The nearby villagers who lost their orange groves to developers, aren’t so sure.   One is Luo Dingyuan, 66, who lives in a little courtyard house just up a hill from the new apartment complexes, where his family has lived for generations.  He says he used to have an acre of orange trees, which netted him a nice annual income.  But then the government came and said they needed his land for development.  It gave him $48,000 – not bad, given that most of the 30 million of so rural Chinese who have been turfed off their land in the name of development over the past dozen years got little or nothing.  Even in this area, another group of villagers near here was moved by force, locals say, with some 500 police coming in to clear them.  So Luo Dingyuan could count himself lucky.  He doesn’t.

“The money might last 10 years – and then what?,” he laments.  “I only has a 2nd grade education.  Farming is all I know, and now, I have no land left to farm.”

Luo’s five grown kids are off as migrant workers, but they barely make enough for themselves.  And his government pension is laughably small – about $8 a month.  Meanwhile, he sees luxury apartments he’ll never be able to afford, rising where his orange grove used to be.  It’s not exactly what Mao had promised villagers here, about how the Communist Revolution would transform their lives and create an egalitarian society.  Luo is old enough to remember when the Communist Party came to power – and actually, he says, it was never like that here in Changning.

“The central government was good but the local government made it a mess,” he says. “We watched the news and it told us the good policies made by the central government for the farmers. But when the policy was carried out locally it was different.”

Take the Great Famine of 1959-61, for instance, he says.  There was food, he says, but the local officials took it.  And if farmers tried to hide some food, so they could eat, the officials took that too.  They’d reported inflated harvest figures to higher authorities, and were now being told to bring in the harvest.  Some 30 to 40 million Chinese starved to death in those years, in a politically politically caused reasons.

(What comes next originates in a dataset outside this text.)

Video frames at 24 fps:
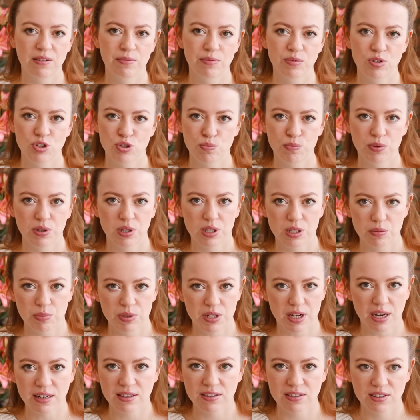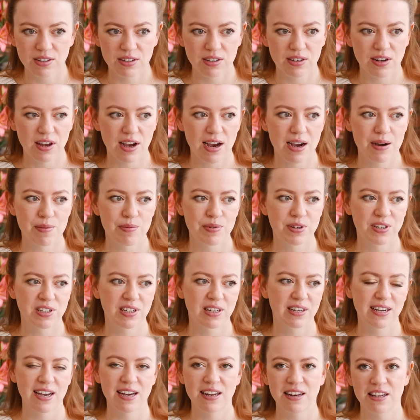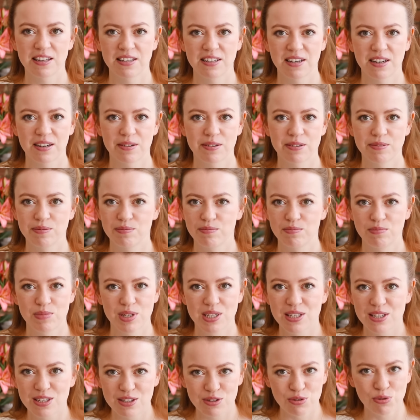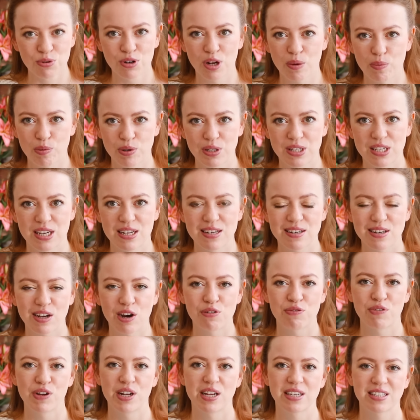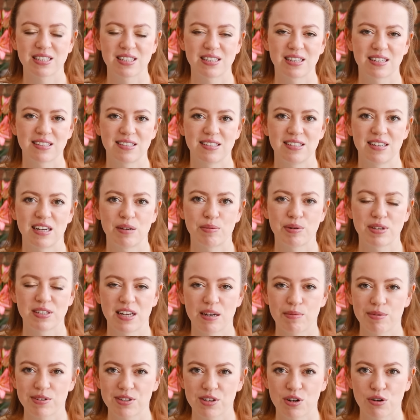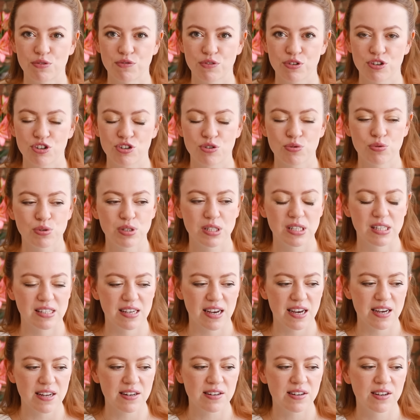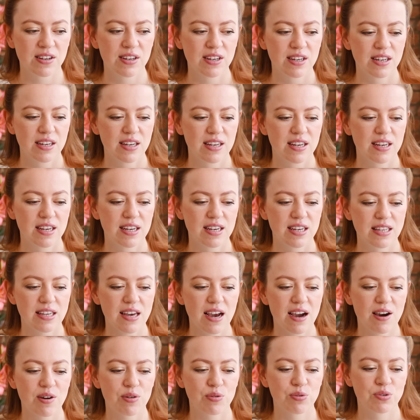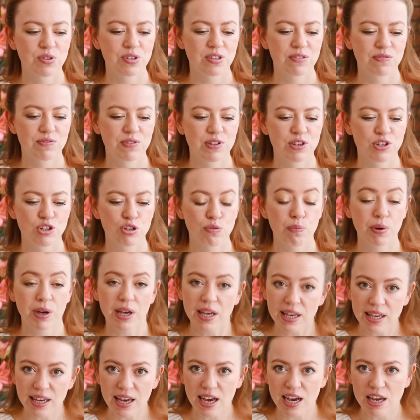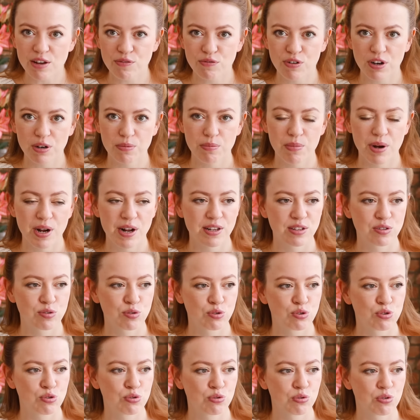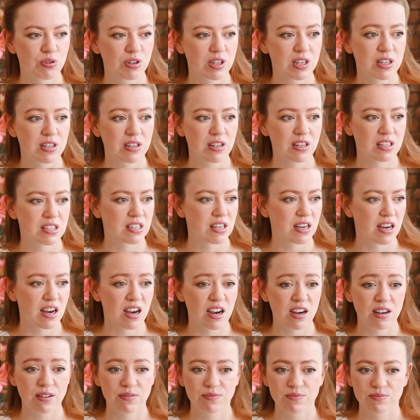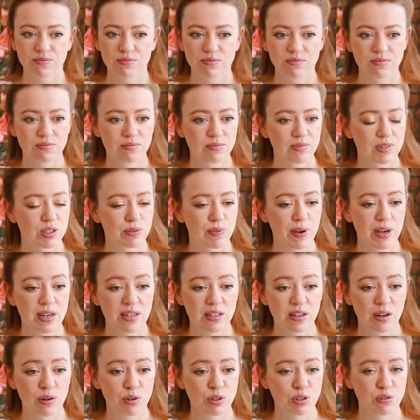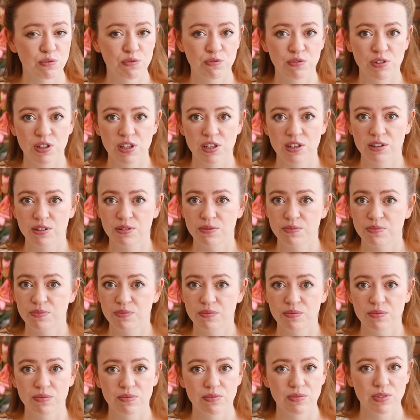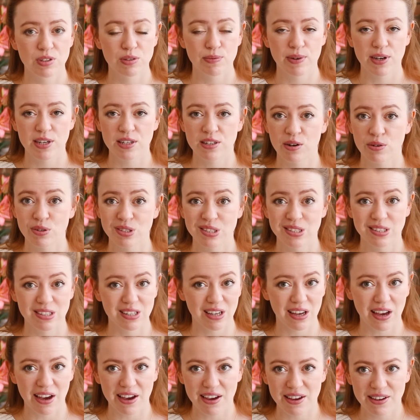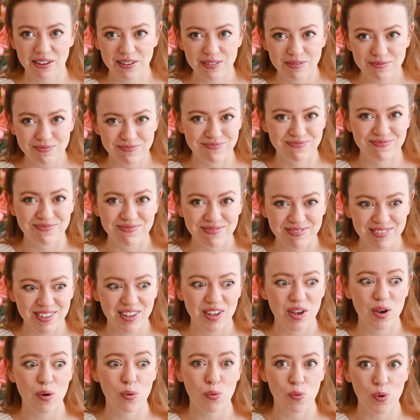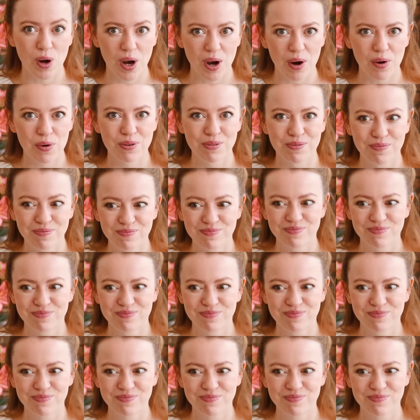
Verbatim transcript: im Gespräch mit anderen, aber da kann ich ja mich nicht zu 100% drauf verlassen, dass ihr da mal selber drauf gestoßen seid. Ja, und wir springen einfach mal so zurück in das Jahr 2004 2003. Wow.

“I remember seeing bodies in the road, here,” he says.  “Many people starved.  Some tried to go outside the village to forage for food, and the local leaders would hold them back.  But the local leaders had food.  And then they forced us to work in mass production teams.”

“Without food?,” I ask.

“Without food.”

We sit silent a moment.   He comes back into the present moment. 

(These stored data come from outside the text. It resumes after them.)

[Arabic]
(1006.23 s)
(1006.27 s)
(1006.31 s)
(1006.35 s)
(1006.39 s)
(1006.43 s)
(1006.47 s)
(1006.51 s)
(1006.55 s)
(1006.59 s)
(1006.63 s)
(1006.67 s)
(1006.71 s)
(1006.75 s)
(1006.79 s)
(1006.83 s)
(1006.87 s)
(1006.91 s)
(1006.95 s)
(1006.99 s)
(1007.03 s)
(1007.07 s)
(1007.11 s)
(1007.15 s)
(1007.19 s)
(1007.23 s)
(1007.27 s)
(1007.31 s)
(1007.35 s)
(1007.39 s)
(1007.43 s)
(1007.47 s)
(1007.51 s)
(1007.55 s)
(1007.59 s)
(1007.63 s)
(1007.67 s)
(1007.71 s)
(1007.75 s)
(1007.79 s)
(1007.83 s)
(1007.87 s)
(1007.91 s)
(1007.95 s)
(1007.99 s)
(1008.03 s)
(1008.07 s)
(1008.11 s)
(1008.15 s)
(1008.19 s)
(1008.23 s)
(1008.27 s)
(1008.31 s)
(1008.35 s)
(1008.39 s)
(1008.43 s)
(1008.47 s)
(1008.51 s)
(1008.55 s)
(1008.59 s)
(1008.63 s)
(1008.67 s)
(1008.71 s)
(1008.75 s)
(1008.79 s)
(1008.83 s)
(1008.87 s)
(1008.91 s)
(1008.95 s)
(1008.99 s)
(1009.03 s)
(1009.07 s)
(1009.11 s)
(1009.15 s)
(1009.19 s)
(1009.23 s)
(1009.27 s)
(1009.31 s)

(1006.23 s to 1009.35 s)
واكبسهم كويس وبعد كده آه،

“And now, they’re busy expanding Changning,” he says.  “It’s good for the city to grow, I guess.  But what happens when they finish expanding, and stop construction?  Where can we get jobs, since my land was taken?  How can I live?”

Luo complains that the local government doesn’t listen to complaints from simple farmers like him; he says they just listen to the bosses of these projects, who pay them off and make the profits.

“In my opinion, it’s not fair.  “We have no power, and have no choice but to accept our fate.”

Landlords, corrupt officials, underpaid workers, farmers on the short end of the stick.  Sounds a lot like the old class system, doesn’t it?

“No, no,” Luo says.  “Now, we don’t have classes in China.”  He pauses and stares ahead, shoulders hunched, tea mug cupped in his hands.  “At least – not like before.”